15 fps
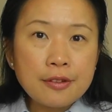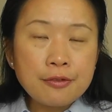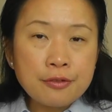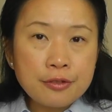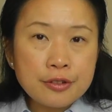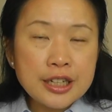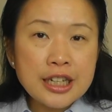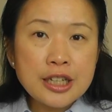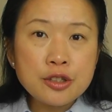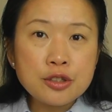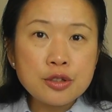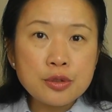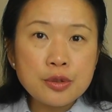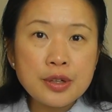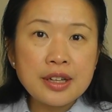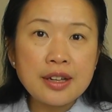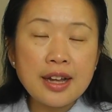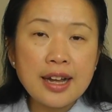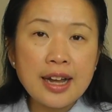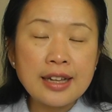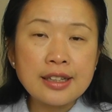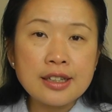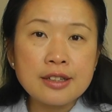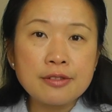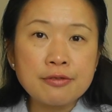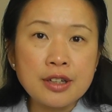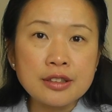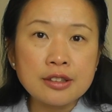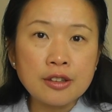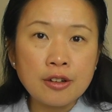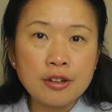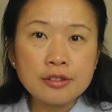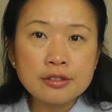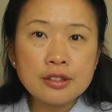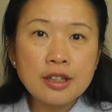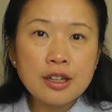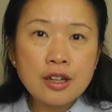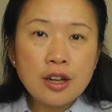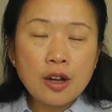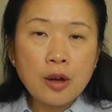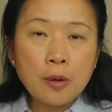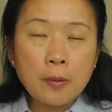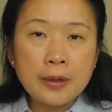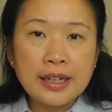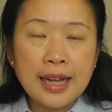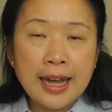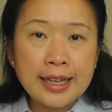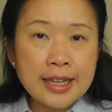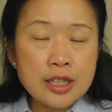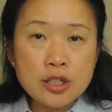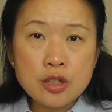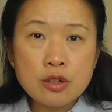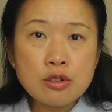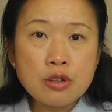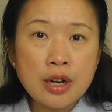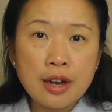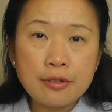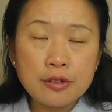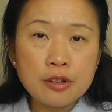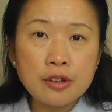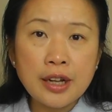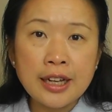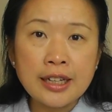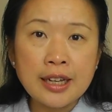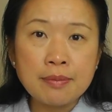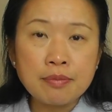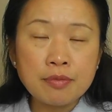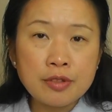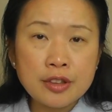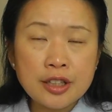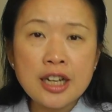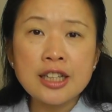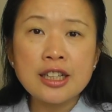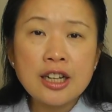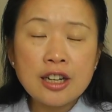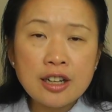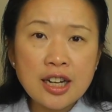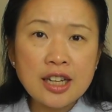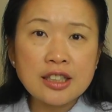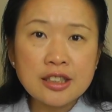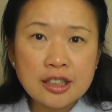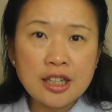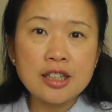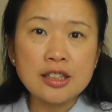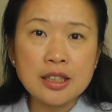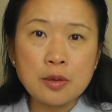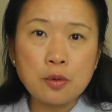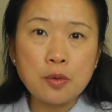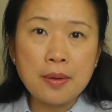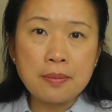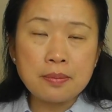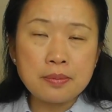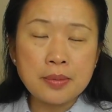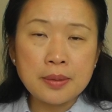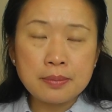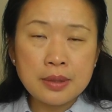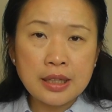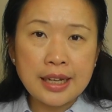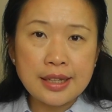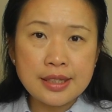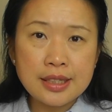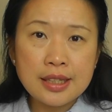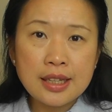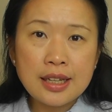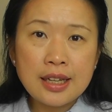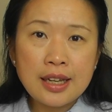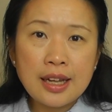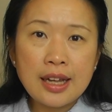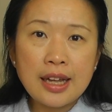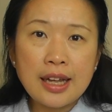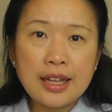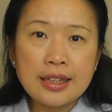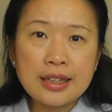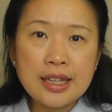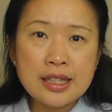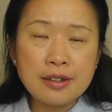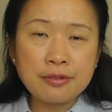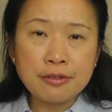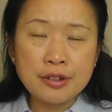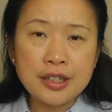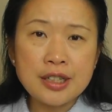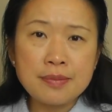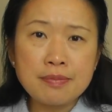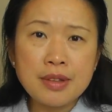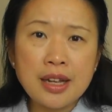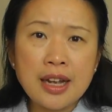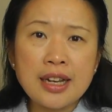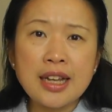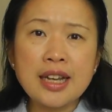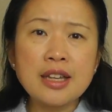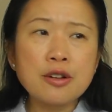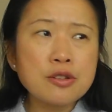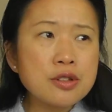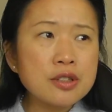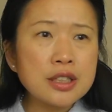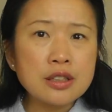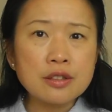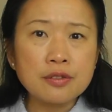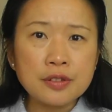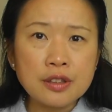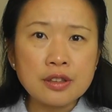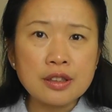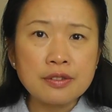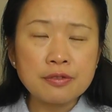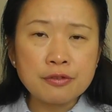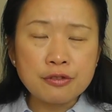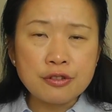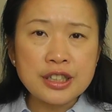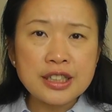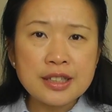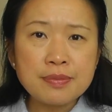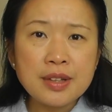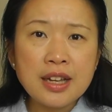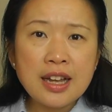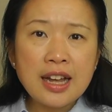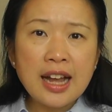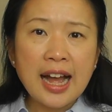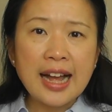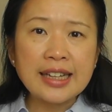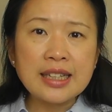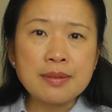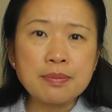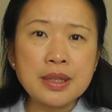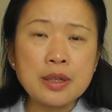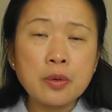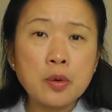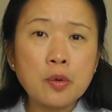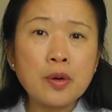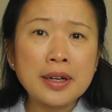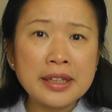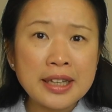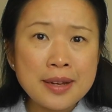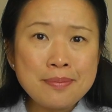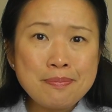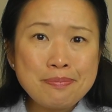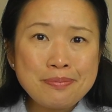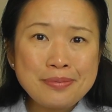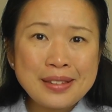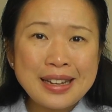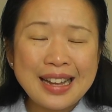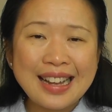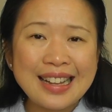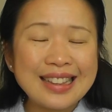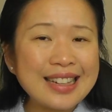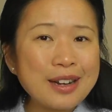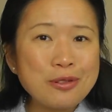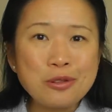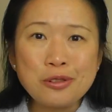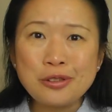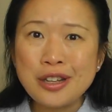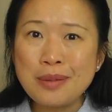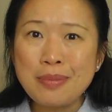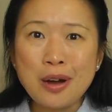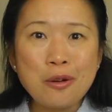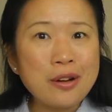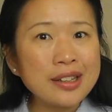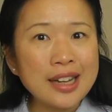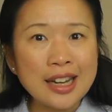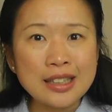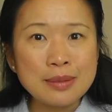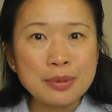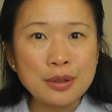free to do it either from the home or when I can still travel and I'm not locked down in one place. And that's a freedom. And I also need to feel the freedom I can be who I am and not worry about what other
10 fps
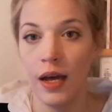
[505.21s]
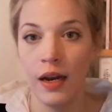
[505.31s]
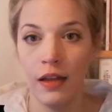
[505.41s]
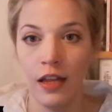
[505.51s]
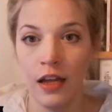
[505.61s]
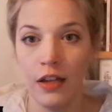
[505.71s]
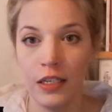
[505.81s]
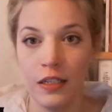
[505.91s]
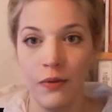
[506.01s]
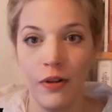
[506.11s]
and i think this
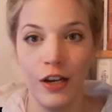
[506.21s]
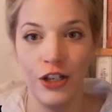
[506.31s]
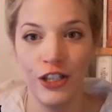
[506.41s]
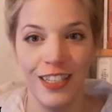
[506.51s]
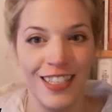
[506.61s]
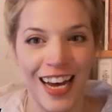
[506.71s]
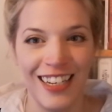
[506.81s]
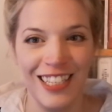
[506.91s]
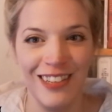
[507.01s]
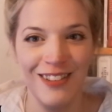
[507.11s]
is in relation to
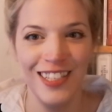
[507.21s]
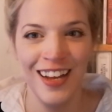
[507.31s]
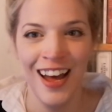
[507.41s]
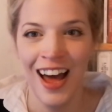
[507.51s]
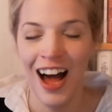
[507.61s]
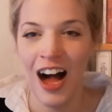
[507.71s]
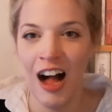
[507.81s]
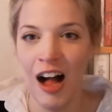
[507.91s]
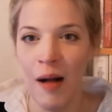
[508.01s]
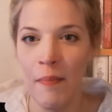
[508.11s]
statues
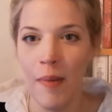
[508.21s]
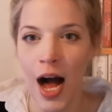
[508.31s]
um,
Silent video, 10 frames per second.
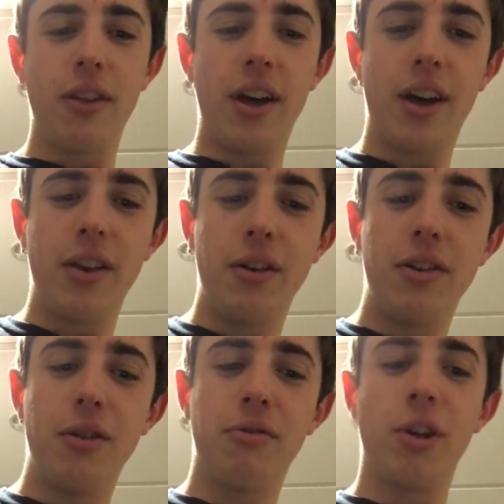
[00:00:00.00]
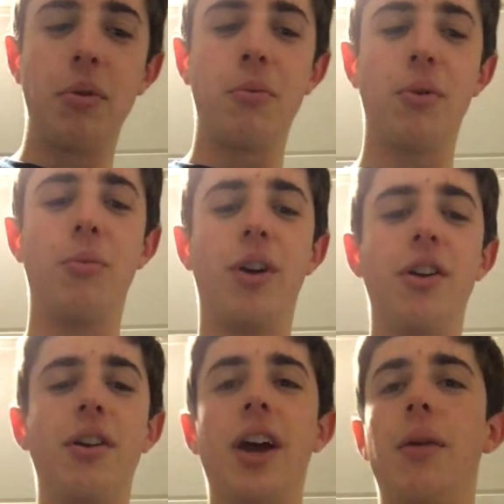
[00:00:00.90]
You need to use soap and warm
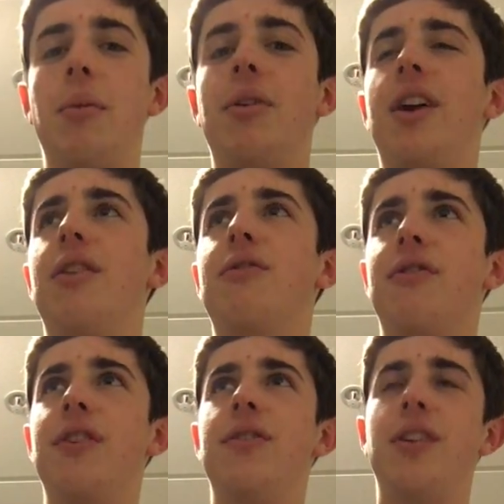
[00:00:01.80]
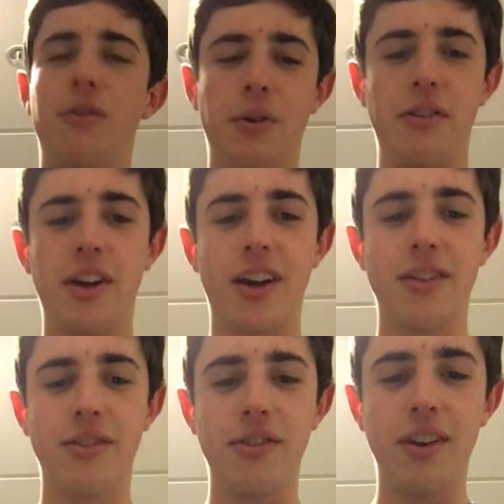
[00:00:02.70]
water and rub your hands for 15 to 20
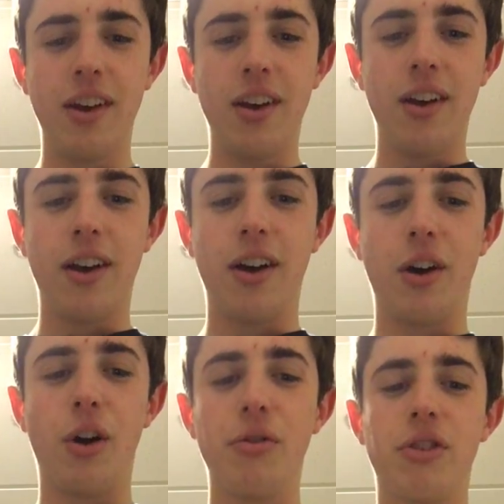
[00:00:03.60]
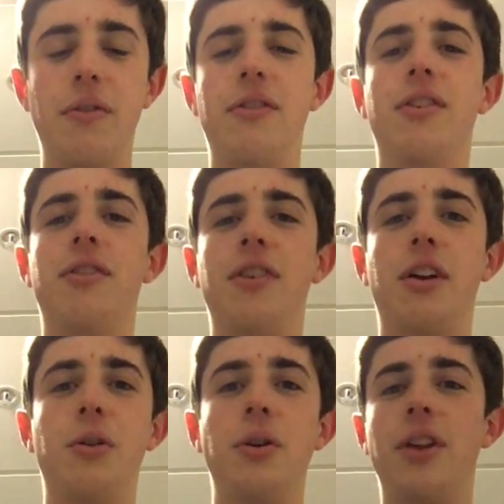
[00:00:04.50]
seconds. All surfaces,
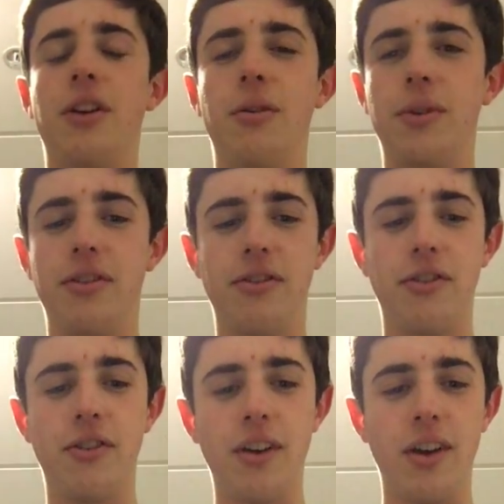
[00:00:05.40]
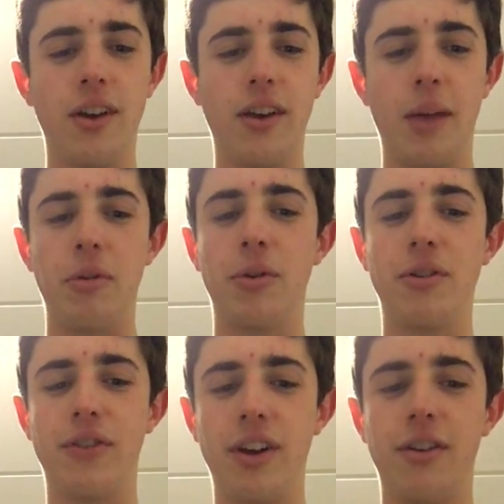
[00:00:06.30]
including like your wrists and between
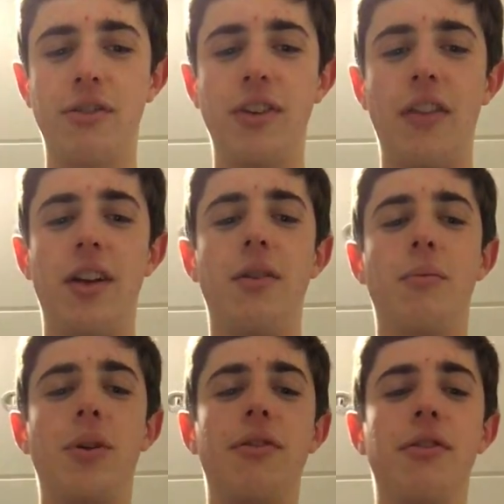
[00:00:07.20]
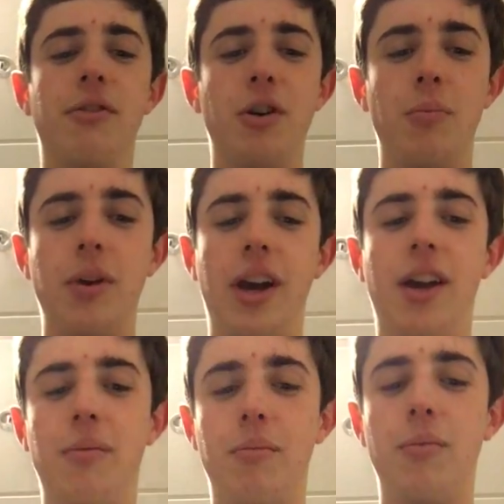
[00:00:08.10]
your fingers, and then rinse the soap
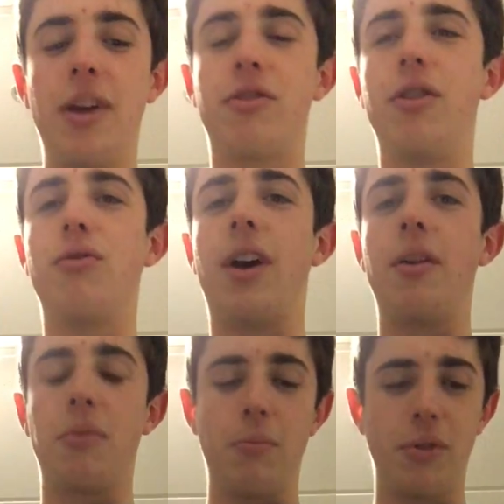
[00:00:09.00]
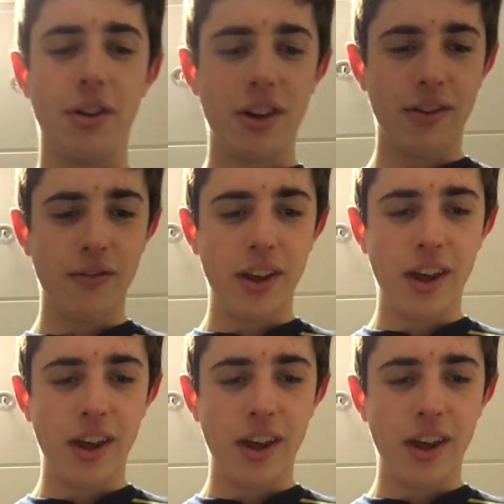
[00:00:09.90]
and make sure you dry them completely.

--*--

Output all of the listing above, exactly as given, but without its pictures.

15 fps
free to do it either from the home or when I can still travel and I'm not locked down in one place. And that's a freedom. And I also need to feel the freedom I can be who I am and not worry about what other
10 fps
[505.21s]
[505.31s]
[505.41s]
[505.51s]
[505.61s]
[505.71s]
[505.81s]
[505.91s]
[506.01s]
[506.11s]
and i think this
[506.21s]
[506.31s]
[506.41s]
[506.51s]
[506.61s]
[506.71s]
[506.81s]
[506.91s]
[507.01s]
[507.11s]
is in relation to
[507.21s]
[507.31s]
[507.41s]
[507.51s]
[507.61s]
[507.71s]
[507.81s]
[507.91s]
[508.01s]
[508.11s]
statues
[508.21s]
[508.31s]
um,
Silent video, 10 frames per second.
[00:00:00.00]
[00:00:00.90]
You need to use soap and warm
[00:00:01.80]
[00:00:02.70]
water and rub your hands for 15 to 20
[00:00:03.60]
[00:00:04.50]
seconds. All surfaces,
[00:00:05.40]
[00:00:06.30]
including like your wrists and between
[00:00:07.20]
[00:00:08.10]
your fingers, and then rinse the soap
[00:00:09.00]
[00:00:09.90]
and make sure you dry them completely.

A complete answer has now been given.